Mashed yam? Now this recipe requires a thorough breakdown especially for my stateside readers because “yam” as I know it is different from how they refer to it in the states. Whenever I post a recipe I’m always mindful of being as clear and concise about food terminology and cultural differences. In case you haven’t noticed already, when discussing a tropical fruit or vegetable that’s known by several different names I make it my duty to feature the alternative names in my post in order to reach a wider audience.
An example of that is cho cho which is known as chayote or christophine, by factoring the additional names this becomes a great way to include others cultures who in this instance know cho cho by the name chayote. However with yam that’s not quite the case and I have a short but sweet story was completely opened my eyes to transcultural barriers.
Yam in the English speaking parts of the Caribbean is a ground provision, ground provision in short are those edible tuber root vegetables, so whenever you hear an islander refer to tubers as this just know they’re speaking about yam, cassava, dasheen (taro) and so fourth. Yam is one of many crops that was introduced to the Caribbean via the transatlantic slave trade from west Africa and it’s also widely cultivated in Asia.
In certain parts of the united states and Canada they make reference to several varieties of sweet potato as “yams” the truth be told is that true yam as I know it and “sweet potato yams” do not belong to the same family. The Caribbean yam (albeit not exclusive to the Caribbean) contains a lot more starch and is drier than “sweet potato yams” and isn’t as sweet, if anything it can be quite bitter. There’s also another type of yam known as “yellow yam” I have a preference of this one as it has an element of sweetness to it.
When I visited the states a while ago I went to the southern region and asked for some “yam” as I was happy to see it on the menu. The waitress proceeded to serve me a plate of “sweet potatoes”. Nevertheless to say I was dumbfounded and couldn’t understand how and why she messed up a simple order.
Being confident in my observation I explained that there was a discrepancy with my order, but neither of us could understand what the issue to hand was. In hindsight it’s actually very funny, yet it raised awareness as to why she look so confused and why I second guessed at the time because of a minor transcultural barrier.
This mashed yam recipe is a great alternative to white potatoes which are known to raise the blood pressure and not on the paleo list. If you can obtain some, treasure it with dear life, it freezes well so chop it up and keep some to hand. I eliminated that dryness and creamed the mashed yam with coconut milk and true favourite of mine.
The true kick in the mashed yam are the roasted garlic cloves, not so pleasant if you want to kiss your significant other or socialise, just have the mints on the ready afterwards (it’s not that pungent). I find roasting the cloves really deeps the flavours and mixed into the mash is highly delectable.
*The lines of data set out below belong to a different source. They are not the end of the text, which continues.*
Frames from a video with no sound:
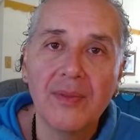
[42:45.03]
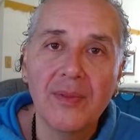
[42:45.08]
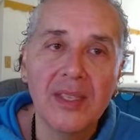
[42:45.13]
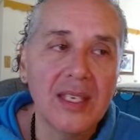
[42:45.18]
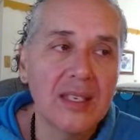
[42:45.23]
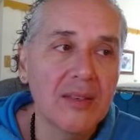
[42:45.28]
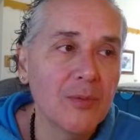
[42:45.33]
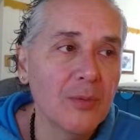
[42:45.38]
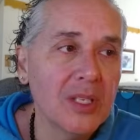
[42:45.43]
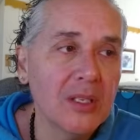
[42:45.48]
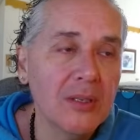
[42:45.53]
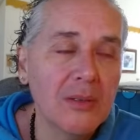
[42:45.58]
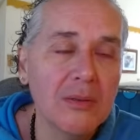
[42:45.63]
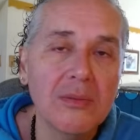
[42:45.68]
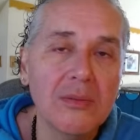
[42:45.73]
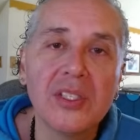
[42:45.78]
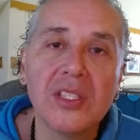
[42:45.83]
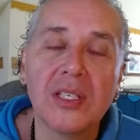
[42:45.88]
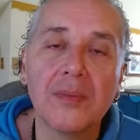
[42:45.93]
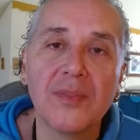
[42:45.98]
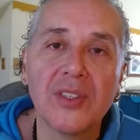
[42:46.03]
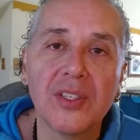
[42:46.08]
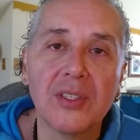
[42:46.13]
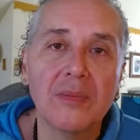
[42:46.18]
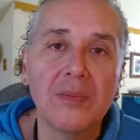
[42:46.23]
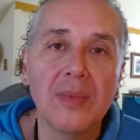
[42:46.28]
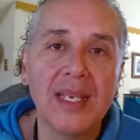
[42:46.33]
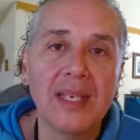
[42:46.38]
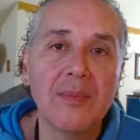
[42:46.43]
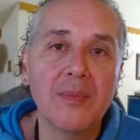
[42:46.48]
then we use them to
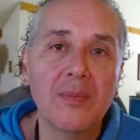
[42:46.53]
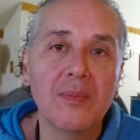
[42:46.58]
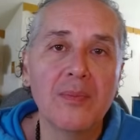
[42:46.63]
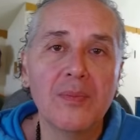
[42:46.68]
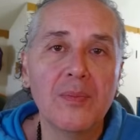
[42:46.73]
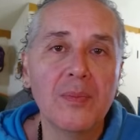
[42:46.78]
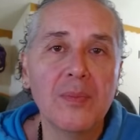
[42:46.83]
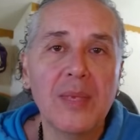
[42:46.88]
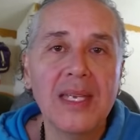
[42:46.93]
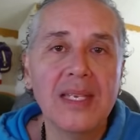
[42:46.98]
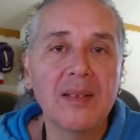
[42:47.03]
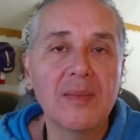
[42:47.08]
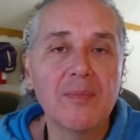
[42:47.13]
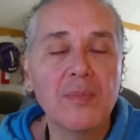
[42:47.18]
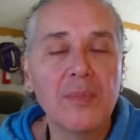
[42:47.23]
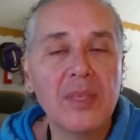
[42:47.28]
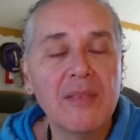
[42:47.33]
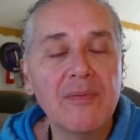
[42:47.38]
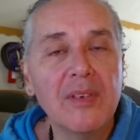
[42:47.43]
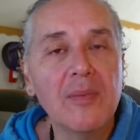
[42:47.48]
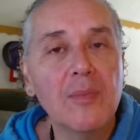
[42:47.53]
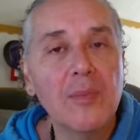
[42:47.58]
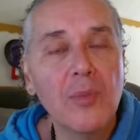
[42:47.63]
make even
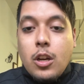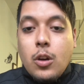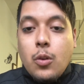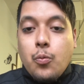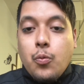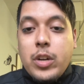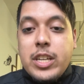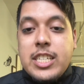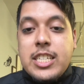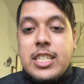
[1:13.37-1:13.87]

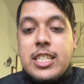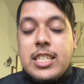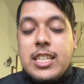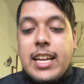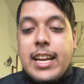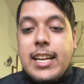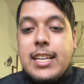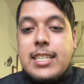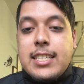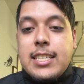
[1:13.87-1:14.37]
which
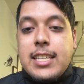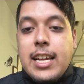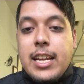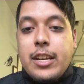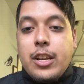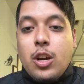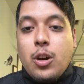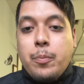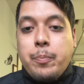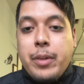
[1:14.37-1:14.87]
states that
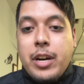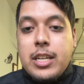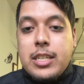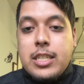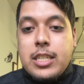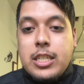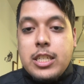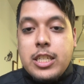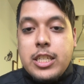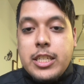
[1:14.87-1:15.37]
no
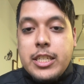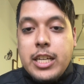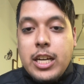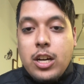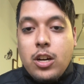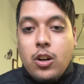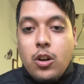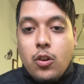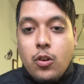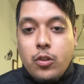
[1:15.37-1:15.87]
person
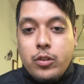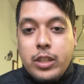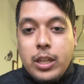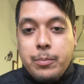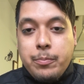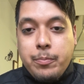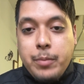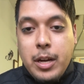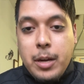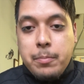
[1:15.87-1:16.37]
shall
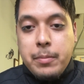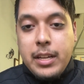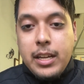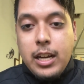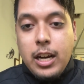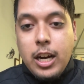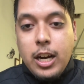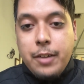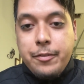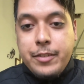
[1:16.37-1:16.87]
hold public
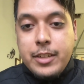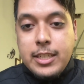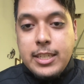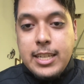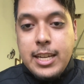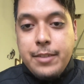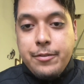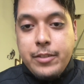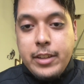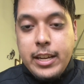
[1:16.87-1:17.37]
office
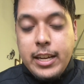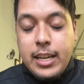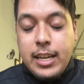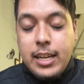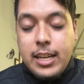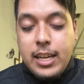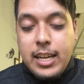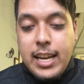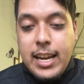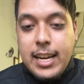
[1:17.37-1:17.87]
if they
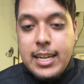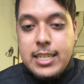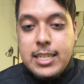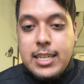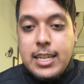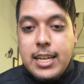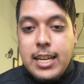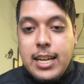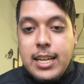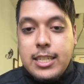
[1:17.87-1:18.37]
engaged
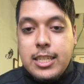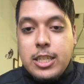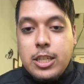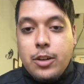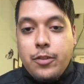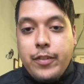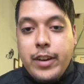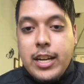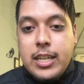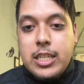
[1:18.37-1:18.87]
in an
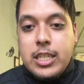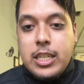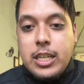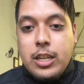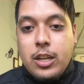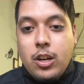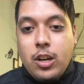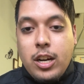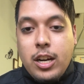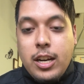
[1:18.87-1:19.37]

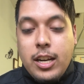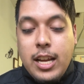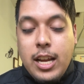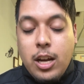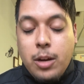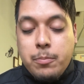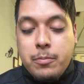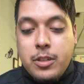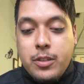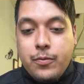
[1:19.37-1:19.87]
insurrection or
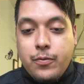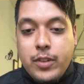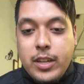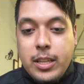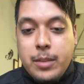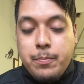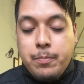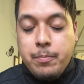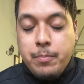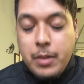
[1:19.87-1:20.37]
helped
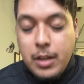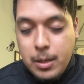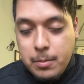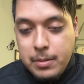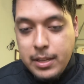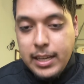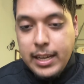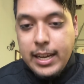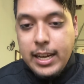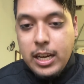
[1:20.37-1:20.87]
with
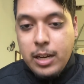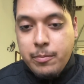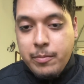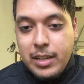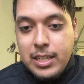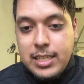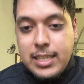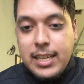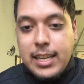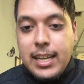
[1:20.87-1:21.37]
public
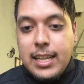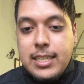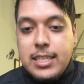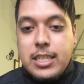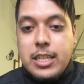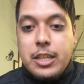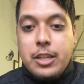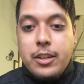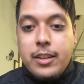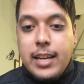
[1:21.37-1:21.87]
enemies against
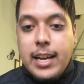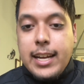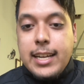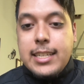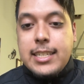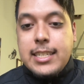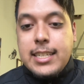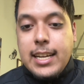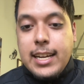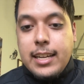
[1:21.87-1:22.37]
the United
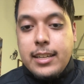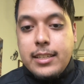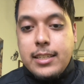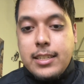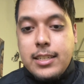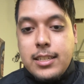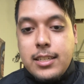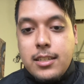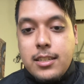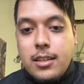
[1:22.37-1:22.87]

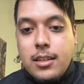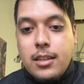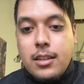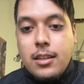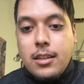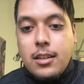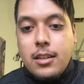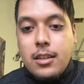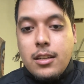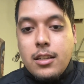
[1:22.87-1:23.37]
States.
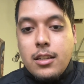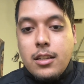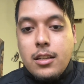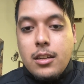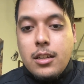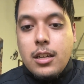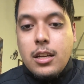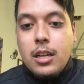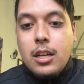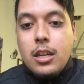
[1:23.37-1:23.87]

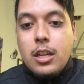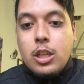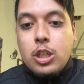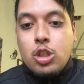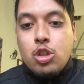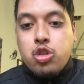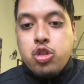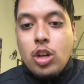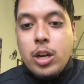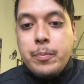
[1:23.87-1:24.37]

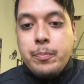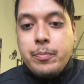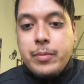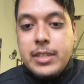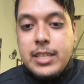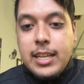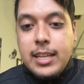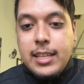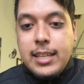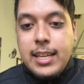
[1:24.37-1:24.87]
Trump
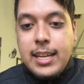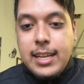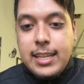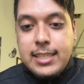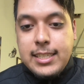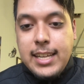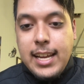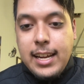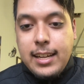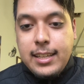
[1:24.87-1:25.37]
did
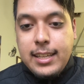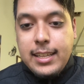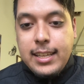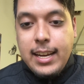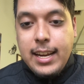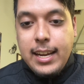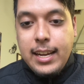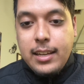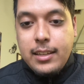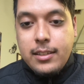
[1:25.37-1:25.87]
exactly
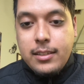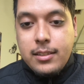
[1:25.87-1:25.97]
that.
Peel the yam first of all, the skin thankfully isn’t as tough as cassava, it comes off with ease. You don’t need to cut the yam into mirco pieces large chunks are fine. I totally forgot to mention the roasted peppers, can we say heaven? YUP again roasted bell pepper and garlic really heightens this recipe.
Have this alone as it’ quite filling courtesy of the coconut milk or as a side dish for a main meal. If you can get hold of yam, taro (dasheen), cassava would be a great substitute.
dairy free cashew based butter recipe
- 1lb of yam, chopped and peeled
- 2tbsp of vegan butter (see my recipe post)
- 3 large garlic cloves
- 1 cup of bell peppers (red and green) chopped
- 1 cup of coconut milk
- ¼ tsp of himalayan pink salt
- black pepper to taste
- Preheat the oven to gas mark 6/200 degrees celsius.
- Line a baking tray with parchment paper and place the garlic cloves and chopped bell peppers in the oven to roast for 20 minutes, then remove and set aside.
- While the garlic and peppers are roasting, place the chunks of yam in a large saucepan and boiled until tender, this should take 10-15 minutes.
- Drain the excess water from the yam and use a potato masher to mash until smooth. As you begin to breakdown the yam use the coconut milk to aid this process.
- Mix in the vegan butter and pink salt
- Squeeze the garlic pulp from out of the partially charred skin and mash into the creamed yam with some black pepper to taste (1/4 tsp is suffice).
- Add the roasted pepper to the yam and garnish with the remainder.